- [Activity]:
Working through the lines below, return each one that holds "frames".

Segment Open

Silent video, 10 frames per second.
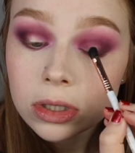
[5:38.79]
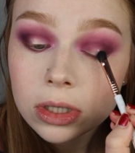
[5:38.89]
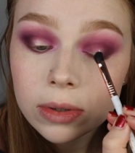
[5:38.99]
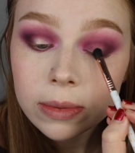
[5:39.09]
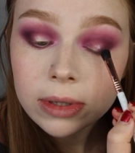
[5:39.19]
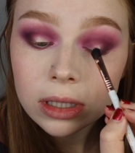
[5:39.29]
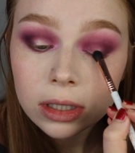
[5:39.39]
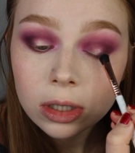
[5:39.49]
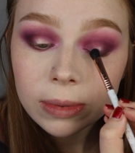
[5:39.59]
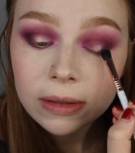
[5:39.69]
Just going with a
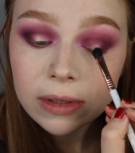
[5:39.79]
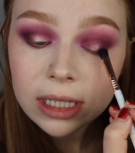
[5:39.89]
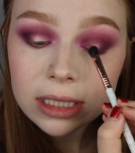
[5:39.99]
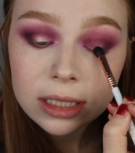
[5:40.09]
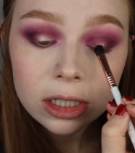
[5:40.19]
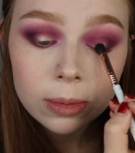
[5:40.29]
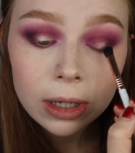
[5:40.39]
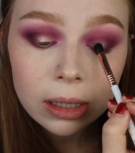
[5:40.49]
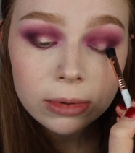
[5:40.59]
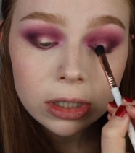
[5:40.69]
little bit of NYX Glitter
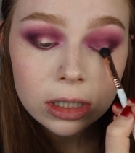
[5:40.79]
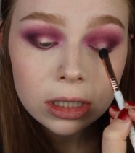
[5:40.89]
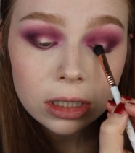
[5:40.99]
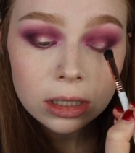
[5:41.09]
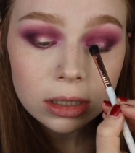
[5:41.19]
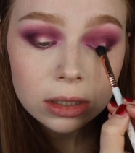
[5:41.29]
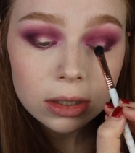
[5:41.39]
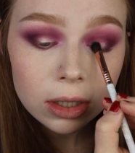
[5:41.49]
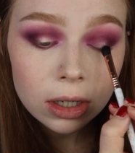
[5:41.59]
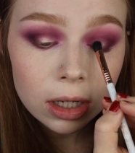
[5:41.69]
Primer
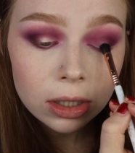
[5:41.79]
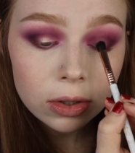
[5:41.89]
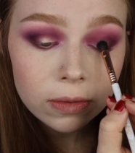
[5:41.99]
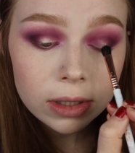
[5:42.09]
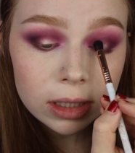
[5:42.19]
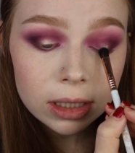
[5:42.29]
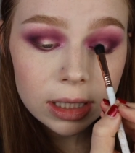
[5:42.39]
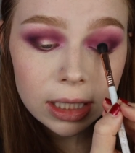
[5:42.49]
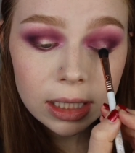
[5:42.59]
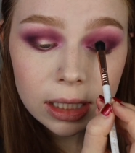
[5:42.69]
all over the
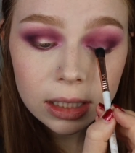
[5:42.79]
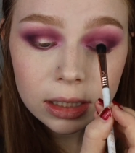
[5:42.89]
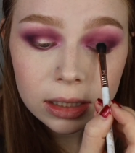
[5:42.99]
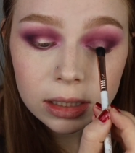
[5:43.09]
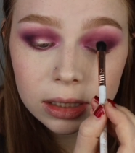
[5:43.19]
lid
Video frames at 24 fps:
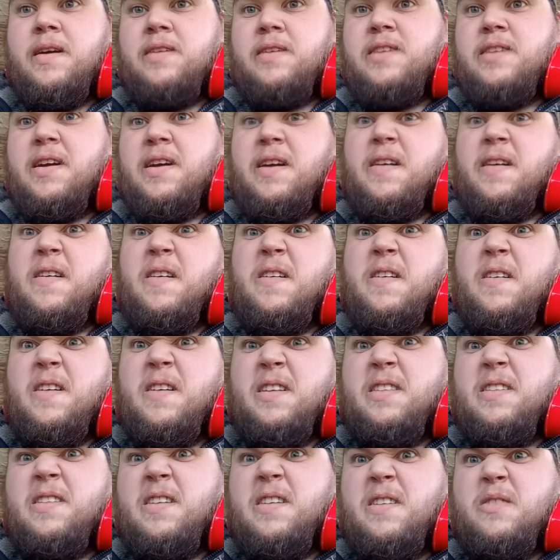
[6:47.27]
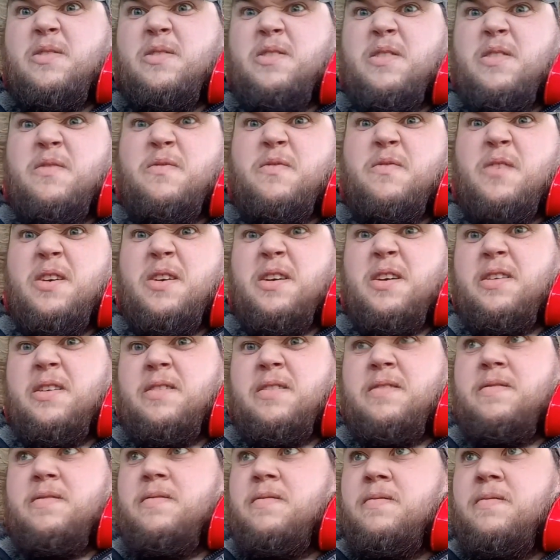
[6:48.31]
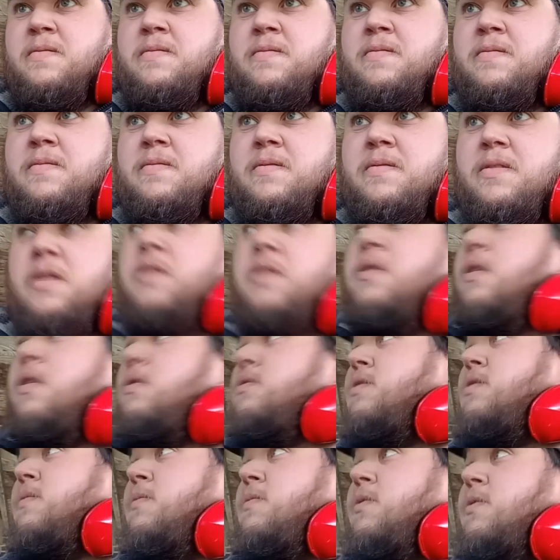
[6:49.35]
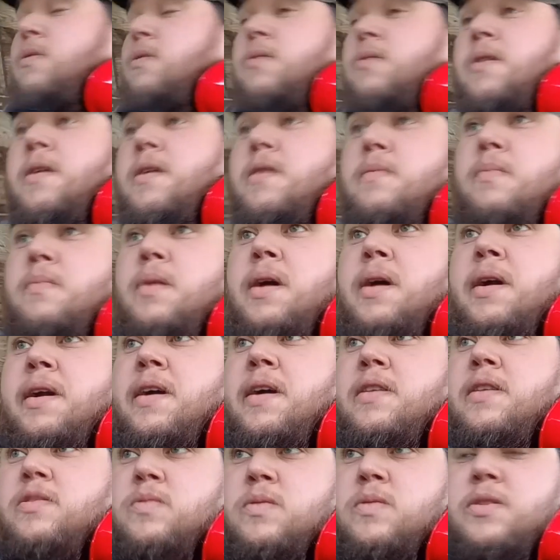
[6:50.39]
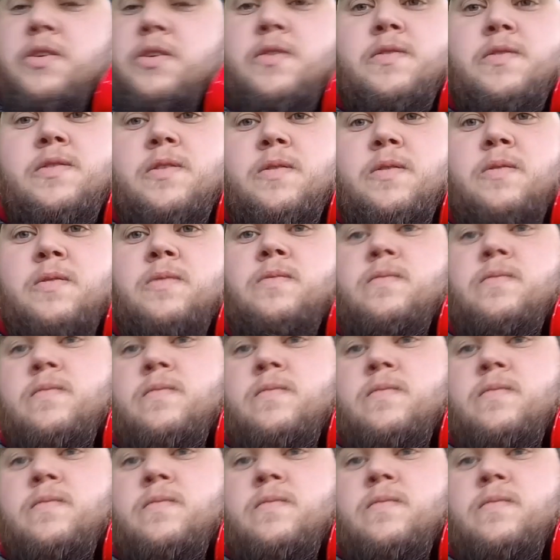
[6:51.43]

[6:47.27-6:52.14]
I was like, oh, I thought it was a fucking. Blackout. And it holds up to 300 blackouts. What you were told?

Segment Closed

- [Reply to the exercise]:
Silent video, 10 frames per second.
Video frames at 24 fps:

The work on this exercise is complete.